I’d always assumed that the rich, dark sauce for coq au vin was thickened with chocolate, (Or perhaps it was just wishful thinking.) David [Leite] made my wish come true, and at my suggestion, we added a slurry of cocoa powder in place of the blood. (177)
Gabriela and I love April Bloomfield’s recipe for Chopped Chicken Liver on Toast found in A Girl and Her Pig: 1/4 cup of extra virgin olive oil, 1/4 cup of finely chopped shallots, one thinly sliced large garlic clove, two tablespoons dry Madeira, two tablespoons ruby port, 1/2 pound of chicken livers, Maldon sea salt flakes, freshly ground black pepper, flat-leaf parsley springs and four thick slices of crusty bread. Delicious.
The Picayune’s Creole Cookbook which first appeared in 1901, offers a wonderful recipe for Poulet Sauté aux Champingnons, then kicks it up a notch with Poulet Sauté aux Truffles with the always true statement: This is an expensive dish.
Science in the Kitchen and the Art of Eating Well by Pellegrino Artusi presents Umido di Rigale di Pollo con Sedano featuring these wonderful words,
When you add necks, heads, and feet to chickenn giblets, they become the homely dish that everyone is familiar with. But when you want to make it more refined, using only the livers, combs, unlaid eggs, testicles, and gizzards scalded in broth and with out the gristle . . . I’ll leave the left unwritten so you can dream the stew into existence.
The Professional Chef of the Culinary Institute of America calls for 1 stewing hen, five quarts of water, a pound of mirepoix, one Sachet d’Épices, and salt and pepper for its chicken broth.
Escoffier in Le Guide Culinaire offers Soupe de Mariage, where the chef fills a cooking pot with a beef cheek, sheep leg, and a fat hen. Saffron and rice appear later. Lovely. Time to stop dreaming and get to work. First my little bundle of goodness: garlic, rosemary and sage which I will slip inside my chicken, along with plenty of olive oil, sea salt flakes and ground black pepper.
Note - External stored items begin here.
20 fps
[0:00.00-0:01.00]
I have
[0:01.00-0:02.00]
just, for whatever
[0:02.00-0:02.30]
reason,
Look at my chicken in its roasting pan, all lathered in extra virgin olive oil and topped with more sea salt flakes and ground black pepper.
I set the oven to low broil and slowly this poulet turns golden-brown and crisp. I have intentions with the skin.
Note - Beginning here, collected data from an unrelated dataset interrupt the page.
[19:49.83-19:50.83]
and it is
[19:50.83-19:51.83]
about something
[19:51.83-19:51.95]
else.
I like to roast a chicken for soup because it gives the bones a certain smokiness. Speaking of the bones, once I pull the chicken apart they go into the pot with all their live-affirming properties. Hail to bones!
I’ve been working on the stock for a couple of days already, using a beef marrow bone, smoked stock fish, juniper berries, allspice, cloves and an array of veg and of course a lemon. I’ve removed all the meat and it waits for its bath.
Next up, the mirepoix–onion, carrots, celery–with the addition of leeks. All tossed in a portion of chicken fat I set aside earlier. The skins do their work.
Once, all the veg has softened a bit I pour in my stock. Such a golden, fatty lake to swim through, frequently bumping into chicken islands.
And what of the chicken skin?
The chicken skin is an offering to the cook and his family. We sprinkle with salt and pepper and then devour. I pour the chicken soup into four glass containers with lids and transport to my friend in need of nourishing, bony sustenance. Good work for a Sunday. Bon Appétit!